Nova Scotia

Outhouses and 'honey lanes' create property title problems in Cape Breton

About 500 homeowners in the former coal mining communities of Glace Bay and Donkin don't have clear title to part of their land.

Federal government reaching out to homeowners to transfer property

Outhouses are seen at the Outhouse Museum in Liverpool, N.S. (Andrew Vaughan/The Canadian Press)

The federal government is trying to avoid a stink over outhouses from generations ago that could cause land title problems for about 500 homeowners in two former Cape Breton coal mining communities. 

Officials are meeting with residents in areas of Glace Bay and Donkin to discuss the peculiar property problem and how it might be solved.

Backyard lavatories were the norm before modern plumbing and the material deposited in them had to be cleaned out regularly by a man and his horse-drawn "honey wagon."

To reach each of these outhouses, the "honey man" followed a strip of land about three to six metres wide known as the honey lane, according to Gerard Shaw, regional director for Public Services and Procurement Canada.

Federal land

Those pathways were on land owned by Dominion Coal Company, property later taken over by the federal government when the company shut down.

"The strips of land were never transferred out of the federal inventory," Shaw said, which means homeowners don't have clear title to the strips. 

In subsequent decades, many people built swimming pools, garages and other buildings that encroached on the honey lane. They thought it didn't matter because the outhouses, along with the honey man, were long gone and no one needed that access to their property.

They were wrong.

As a result, the federal government has initiated a program to dispose of surplus lands to residential property owners.

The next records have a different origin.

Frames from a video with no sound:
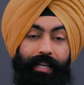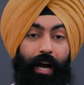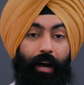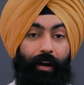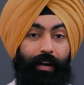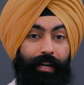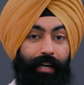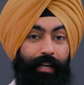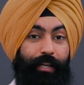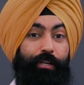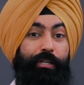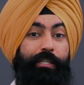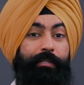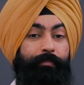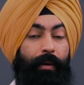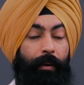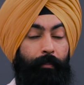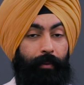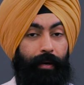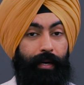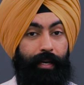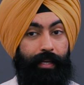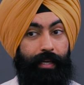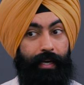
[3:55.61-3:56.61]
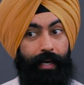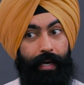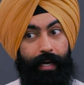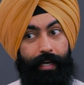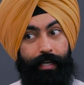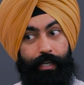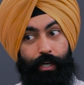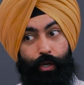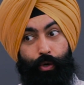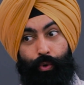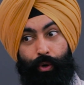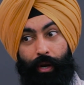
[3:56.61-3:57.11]
How can I use my money
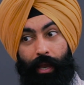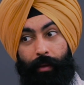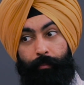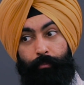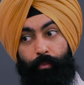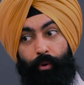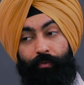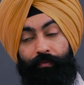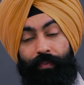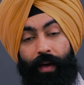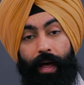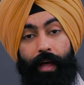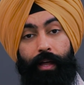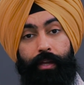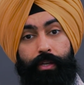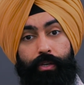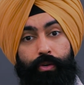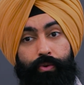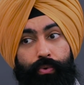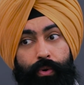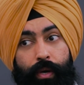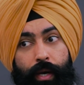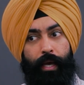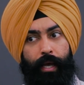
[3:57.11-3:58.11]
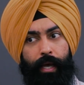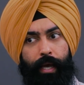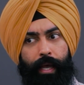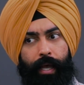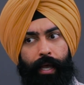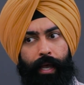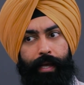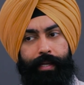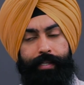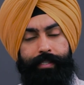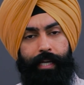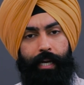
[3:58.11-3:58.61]
to create more value
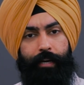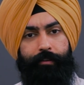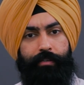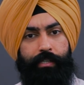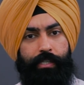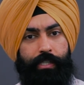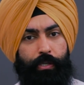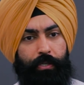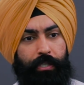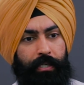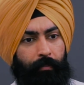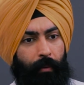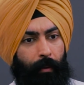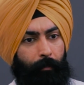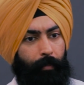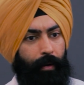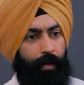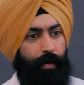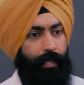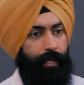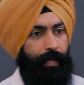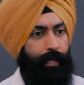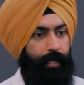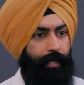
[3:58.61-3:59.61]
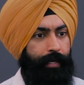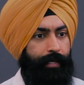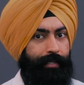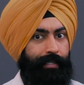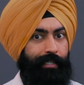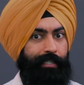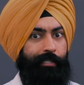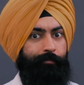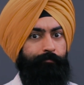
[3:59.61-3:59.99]
instead of just using my money to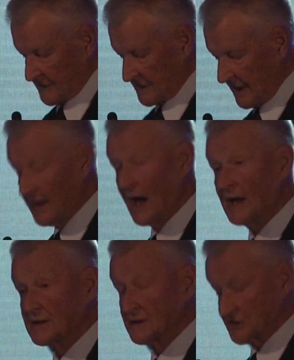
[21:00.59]
That
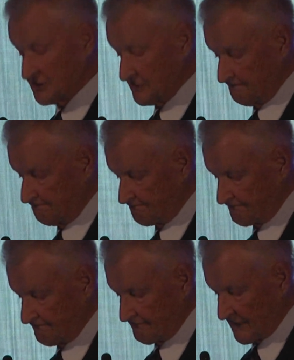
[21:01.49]
heightens
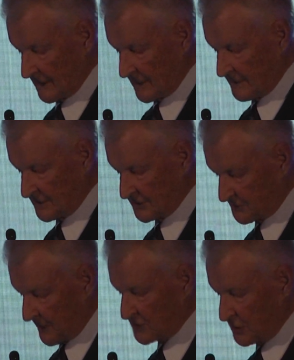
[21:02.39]
the
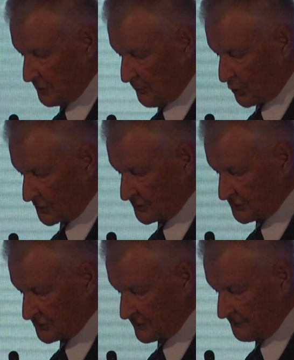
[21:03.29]
special
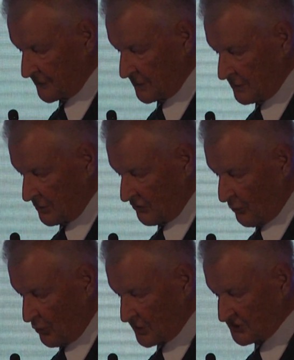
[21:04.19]
importance of more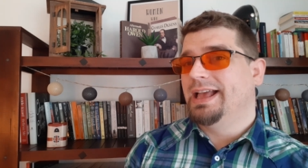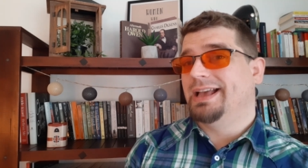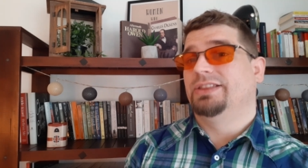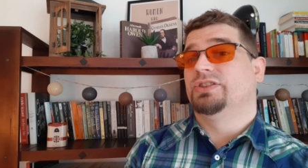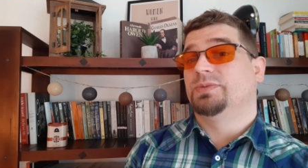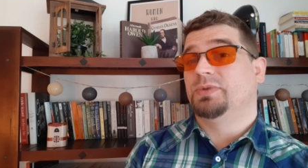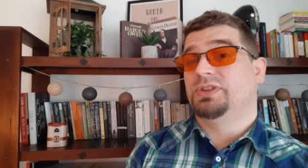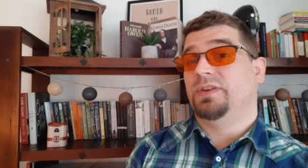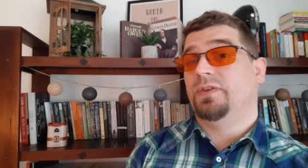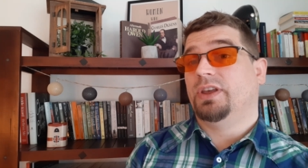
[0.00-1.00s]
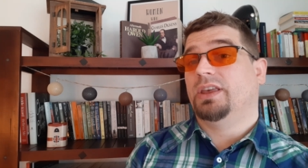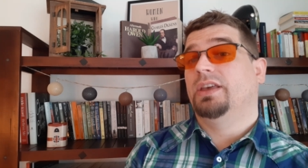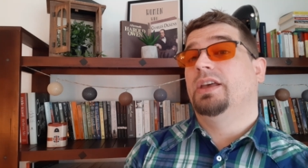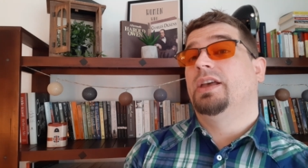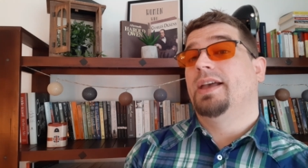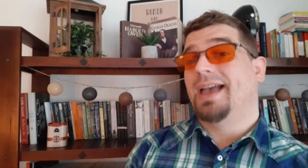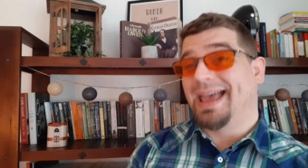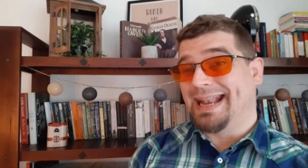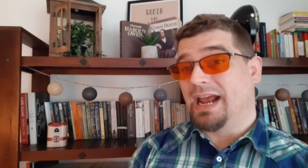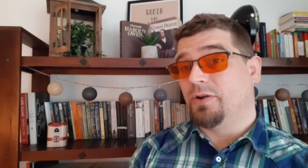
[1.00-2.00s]
And the specific,
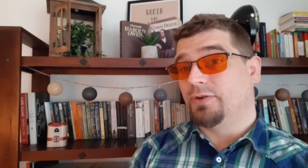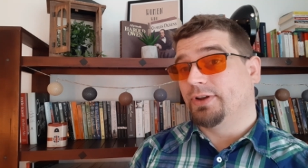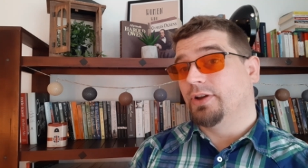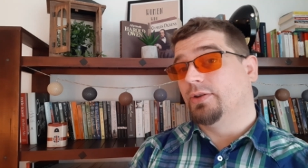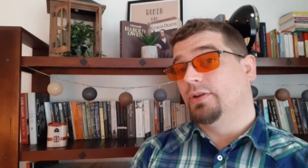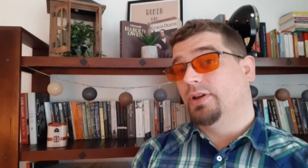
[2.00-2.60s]
an hour ago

To do that, a series of open houses will be held next week in the Table Head, Caledonia and No. 11 areas of Glace Bay. There was also one this week in Donkin.

Migrate the property

Shaw said each homeowner will have the opportunity to see a map that shows what part of the property is affected and eventually a resolution will be found to transfer that piece of land to them.

"We'll do the surveying, we'll migrate that property. We will look to transfer the property at no cost to the homeowner," he said.

After that, because the land will then be registered, the owner is legally able to sell it.

Shaw estimated it will take between three to five years to complete the entire process.

But that doesn't mean it will be over, he said. The process will start anew with a fresh round of meetings with people who live along former honey lanes in Sydney Mines and New Waterford, where the situation is exactly the same.